The WBC is divided into four pools (A,B,C,D) with four teams in each pool. There is a double elimination tournament in each pool, with the top two teams in each pool advancing to the next round (pools 1 and 2). Once again, there is double elimination. The top two teams from each of those pools advance to the semifinals. The champion of each pool plays the runner-up of the opposite pool to determine the finalists.

The USA is in a pool with Venezuela, Canada, and Italy. Here are my predictions. Japan, Korea, Cuba, Mexico, USA, Venezuela, Dominican Republic and Puerto Rico advance to the second round. Japan, Cuba, USA, and Dominican Republic advance to semis. Japan loses to Dominican Republic in the finals.

Taipei and South Africa could be on the wrong side of some really ugly games. Pool D is probably the toughest, top to bottom. It features the Dominican Republic, Puerto Rico, Panama, and The Netherlands (which includes the Netherland Antilles).

Manny watch
Manny Ramirez and the Dodgers continue their negotiations. Manny originally wanted 100M over 4 years. However, with the economy being in the tank, the Dodgers being his only serious suitor, his reputation as a malcontent, and his age (36), there is absolutely no chance of this happening. We’re about five weeks away from the start of the season, so it’s about time to end this game of chicken.


My Vikings are apparently on the verge of trading for Houston Texas backup QB Sage Rosenfels. Sage and I share an alma mater (Iowa State) and I am a big fan. He was the QB of a 9 win season in 1999 – the first 9 win season since 1906. It would have been 10 wins if not for a bad call on a field goal at the end of the game. I’m not much of a fan of current Vikings QB Tarvaris Jackson, so I would love to see Sage take the starting job away from him.

Bad first impressions
Last week was the NFL’s scouting combine (“the combine”). For those of you who might not be familiar with the combine, it is an event where all of the top college players get together in one location. They are measured, weighed, interviewed, given an IQ test, and put through a variety of physical drills (weight lifting, 40 yard dash, and everything in between). This is the opportunity for players to make a strong impression with the scouts. It is an extremely important day for these players.

Perhaps not so important for Alabama offensive tackle Andre Smith. Smith had previously been touted by some experts as a top 5 pick. He showed up at the combine overweight, with the explanation that he got a late start with his training. He didn’t offer an explanation (such as an injury the impaired his ability to train), leaving the scouts to wonder why he got a late start. After all, he had been suspended for Alabama’s bowl game for violating team rules (red flag) so he basically had 3+ months to focus on getting ready for the combine. Smith then abruptly left the combine early.

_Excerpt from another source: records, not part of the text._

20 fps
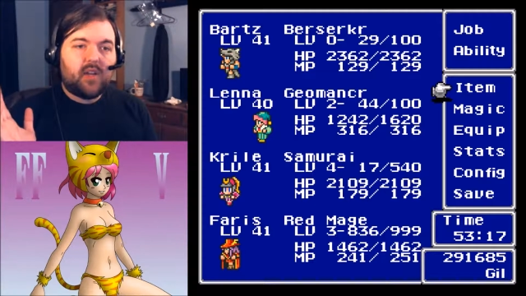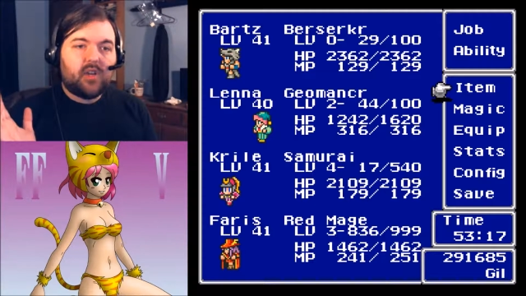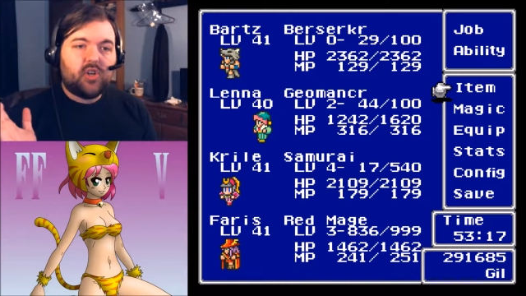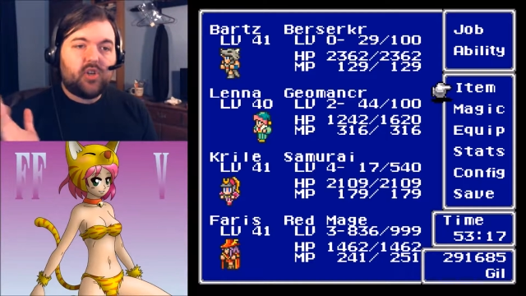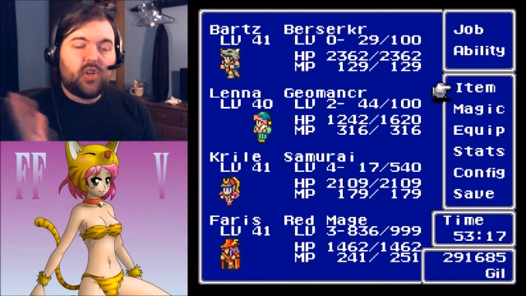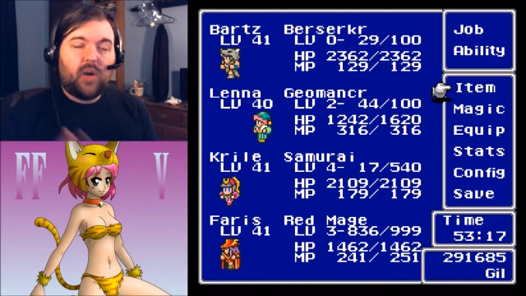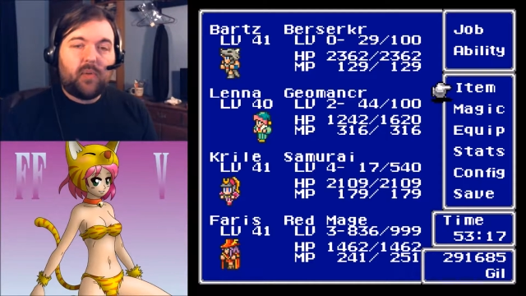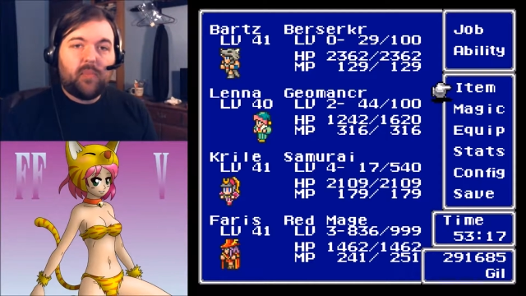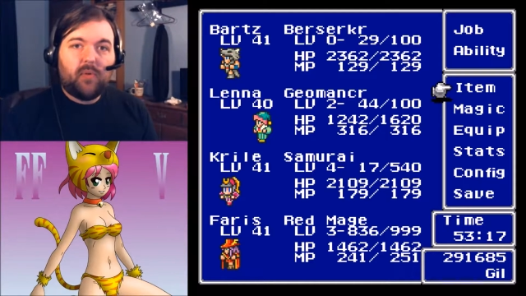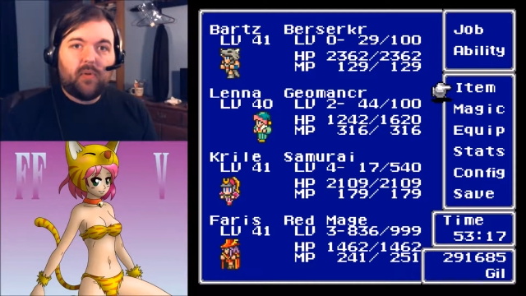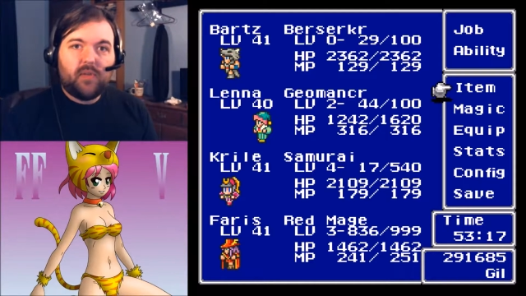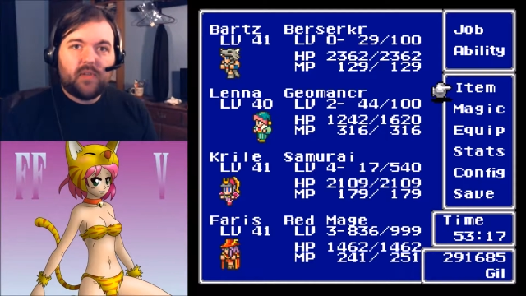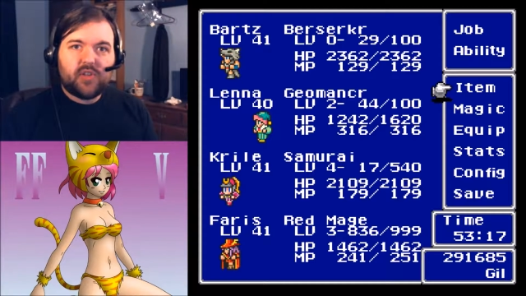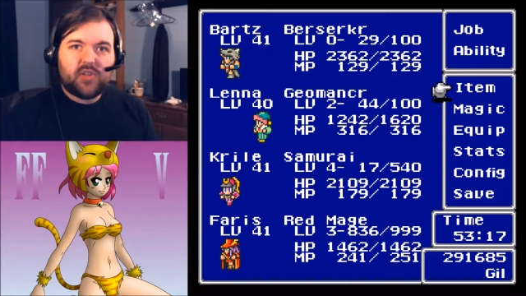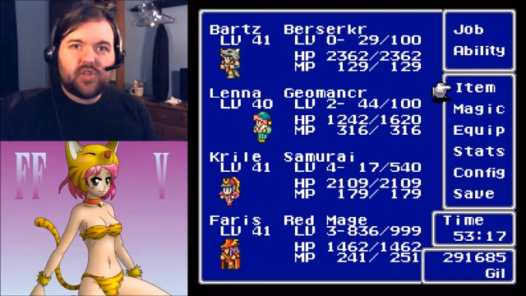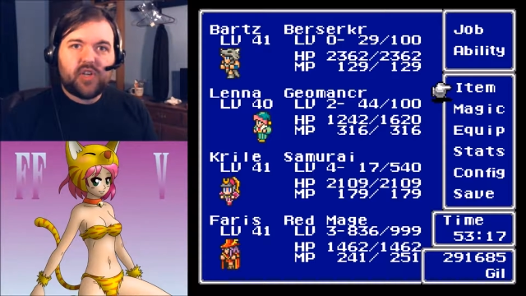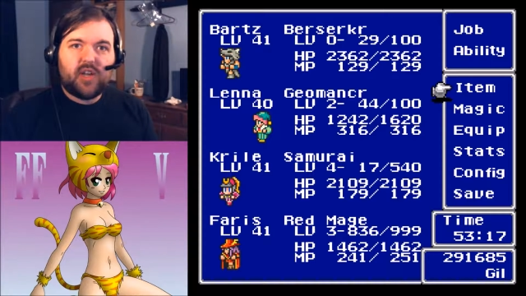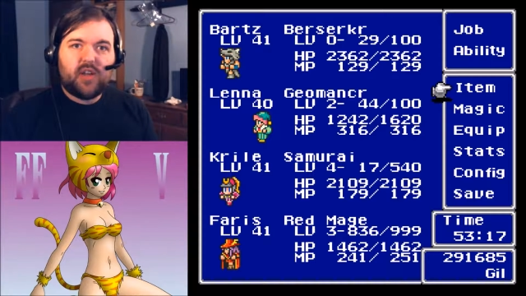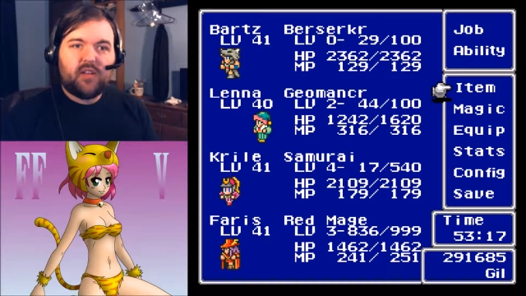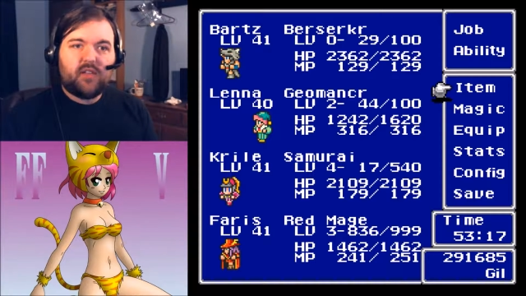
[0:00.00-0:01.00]
double the
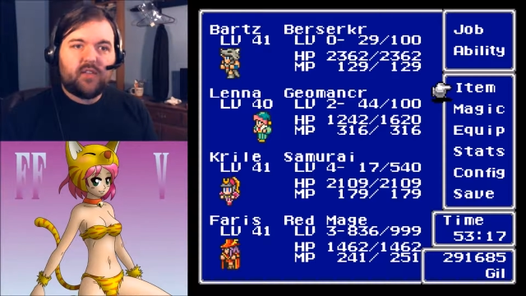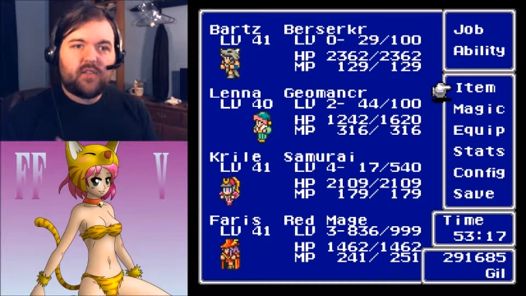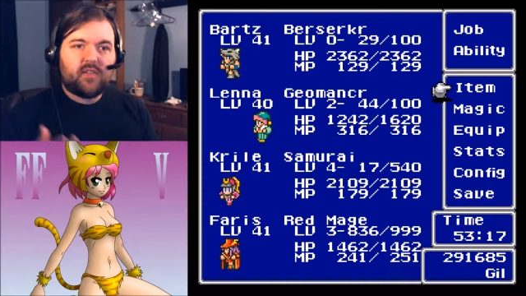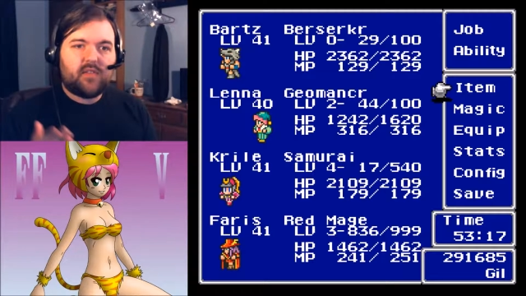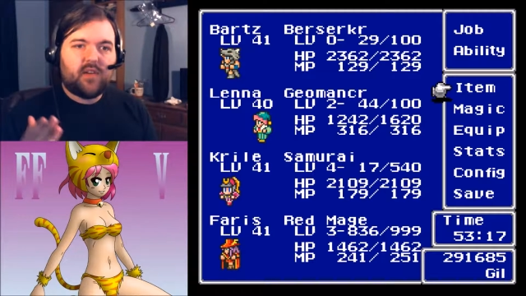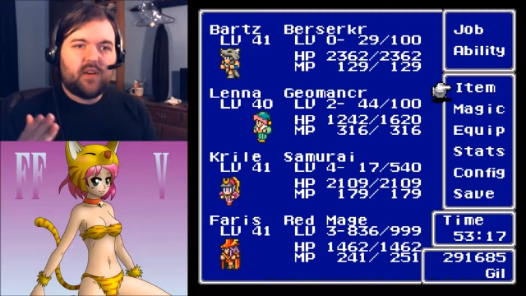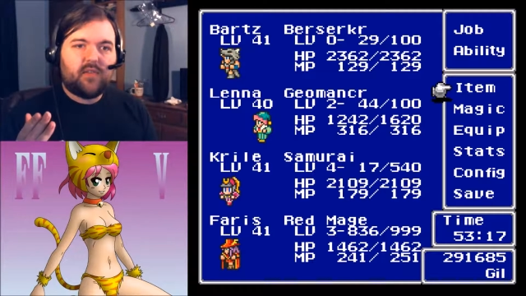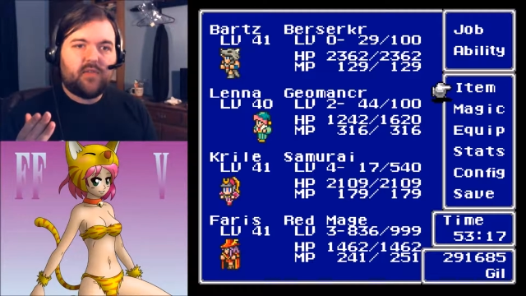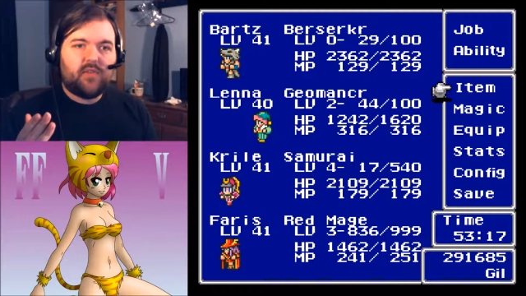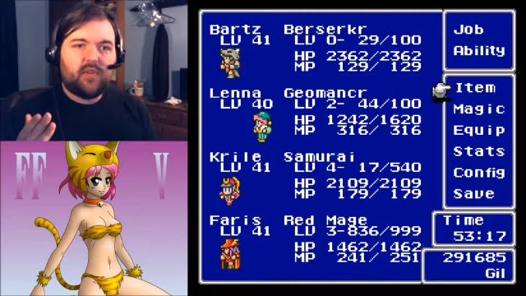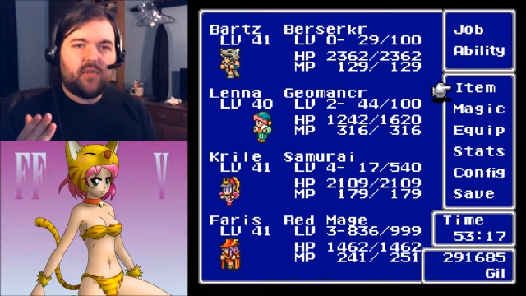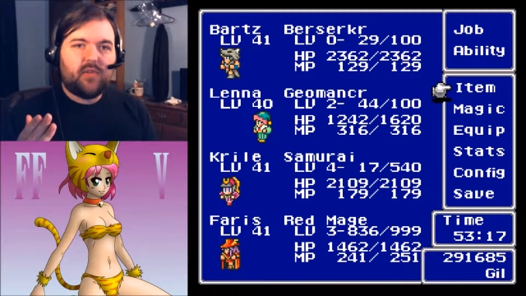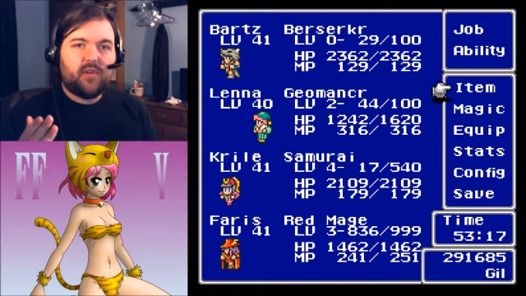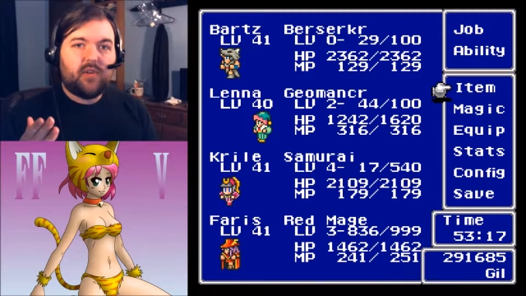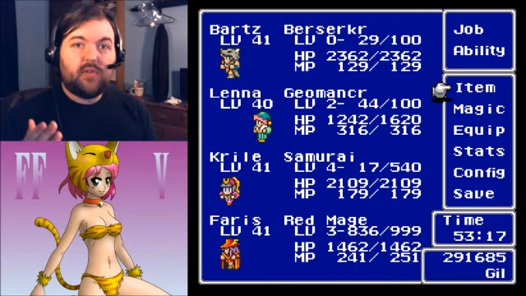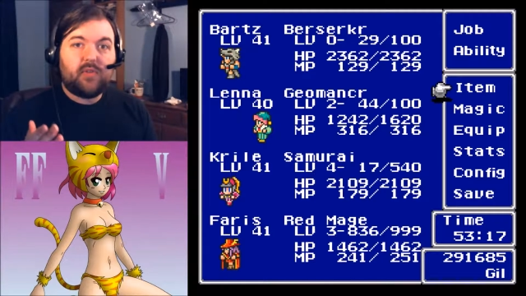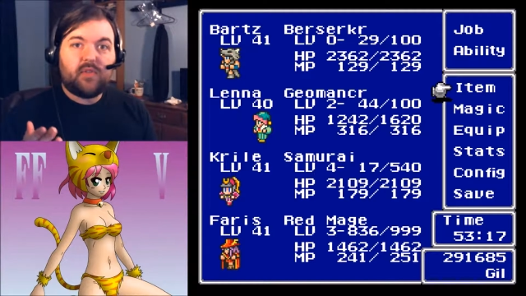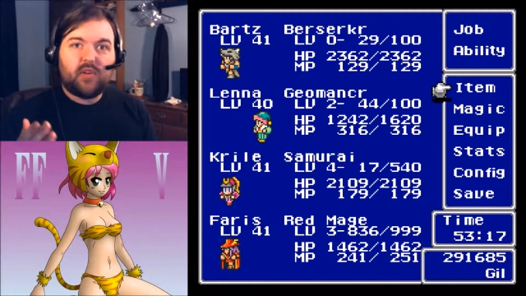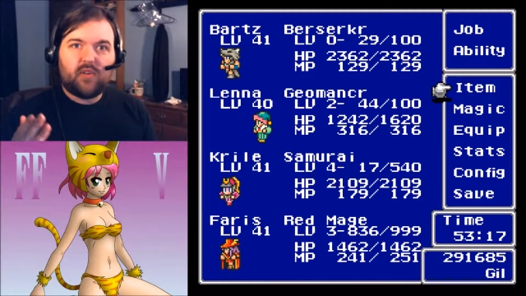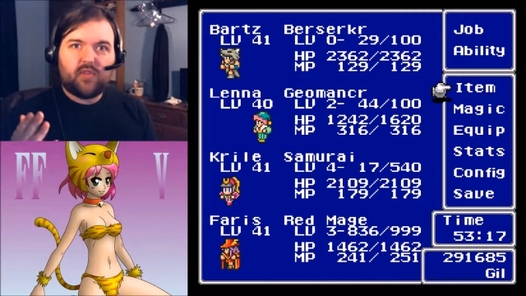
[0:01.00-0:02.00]
chance of you
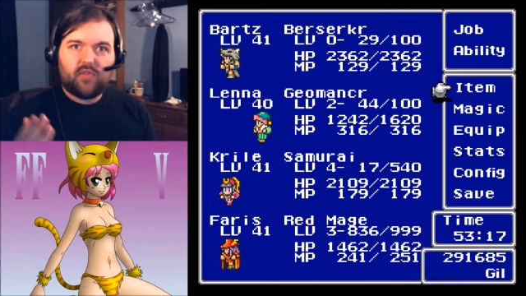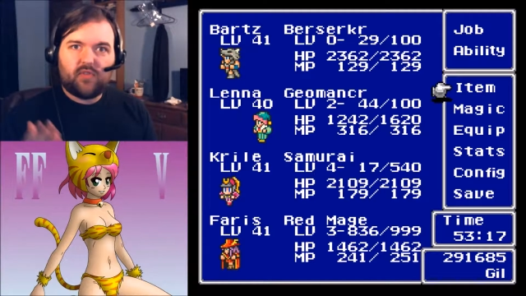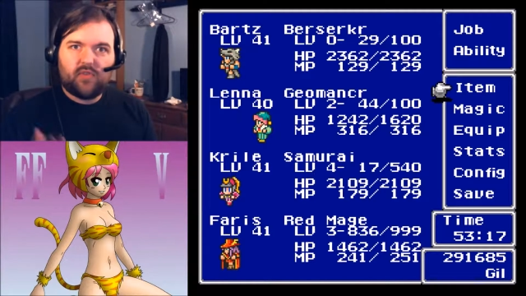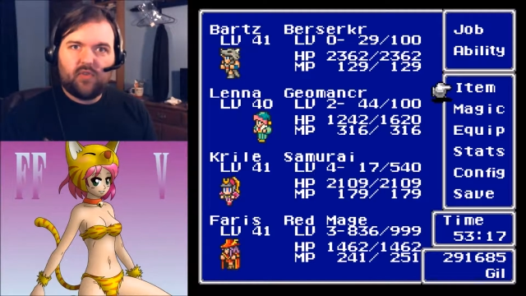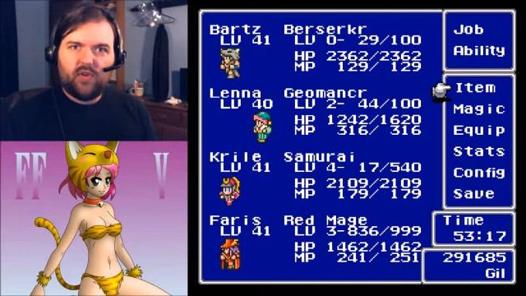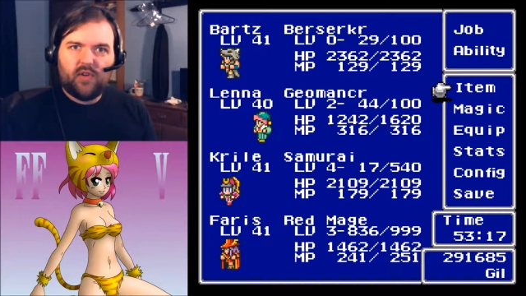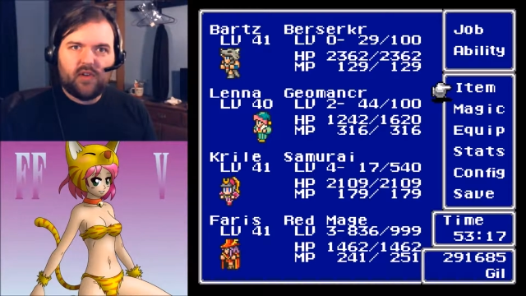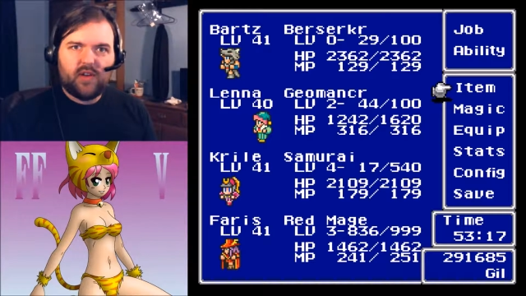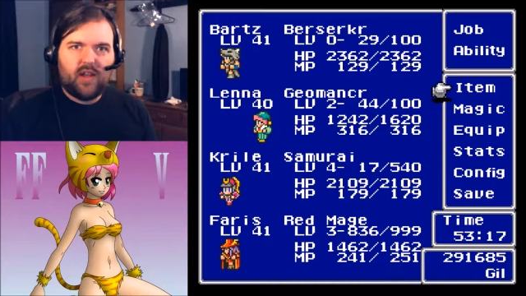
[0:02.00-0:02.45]
using Sword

Smith definitely left an impression on the NFL personnel, albeit not a good one. Some people are suggestion that he will fall to the late first round or early second round. The average first contract (multiple years) for a late first rounder is about $20 million less than the average first contract of the #5 pick.

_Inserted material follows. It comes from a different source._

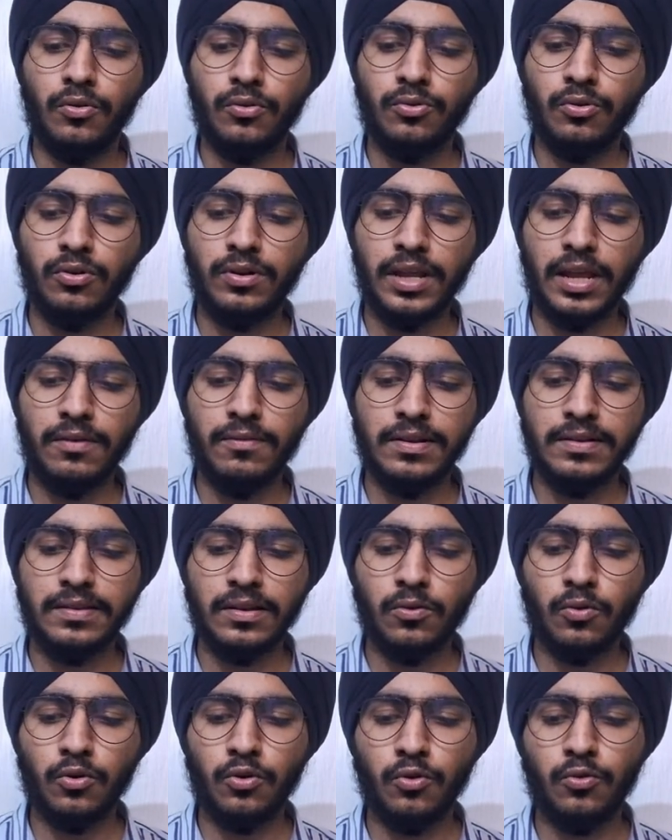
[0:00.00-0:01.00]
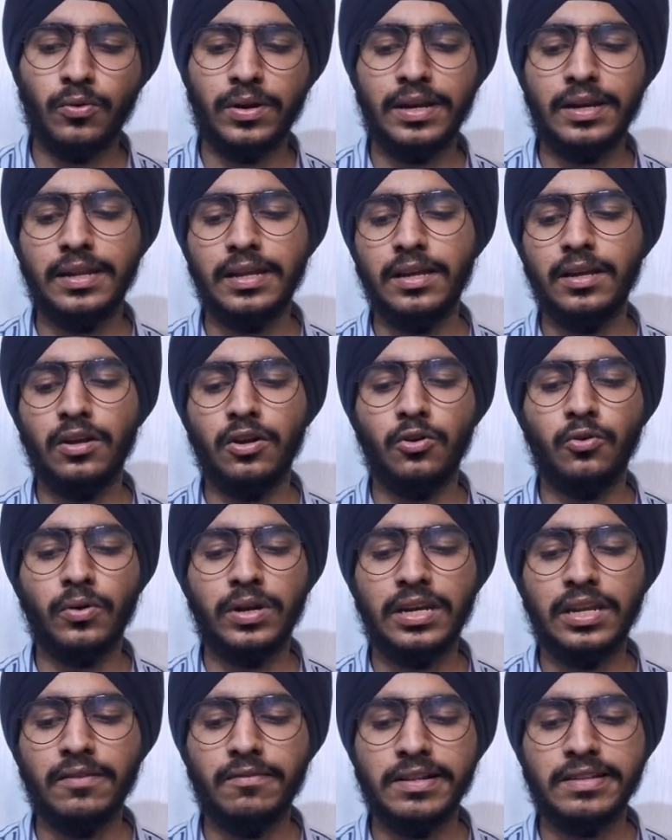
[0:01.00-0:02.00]
So 10 will say go to 20.
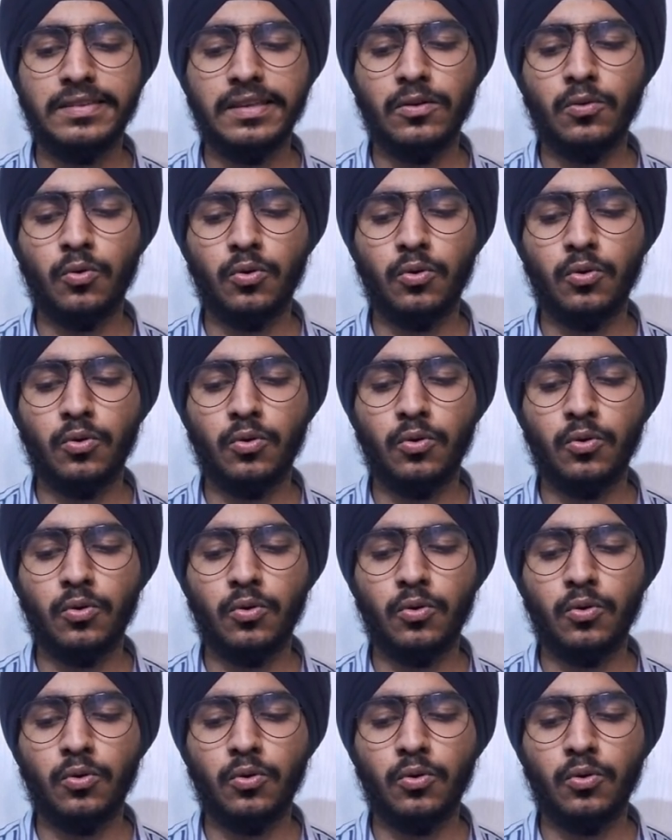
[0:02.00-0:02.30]
20 will say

Now Smith admits that he didn’t handle things very well. Of course, a good media skewering tends to get you to look in the mirror.

The top wide receiver in the draft, Texas Tech junior Michael Crabtree, was unable to compete in the combine due to a stress fracture. He does not have blazing speed (but does possess awesome talent in every other area) and he could have erased some doubts with a fast 40 yard dash time. The injury may cause him to fall in the draft. I personally think that it would be a serious mistake to pass up Crabtree. While it is true that he benefited from a pass-crazy offense at Texas Tech, Crabtree has crazy skills and could be a special player in the NFL.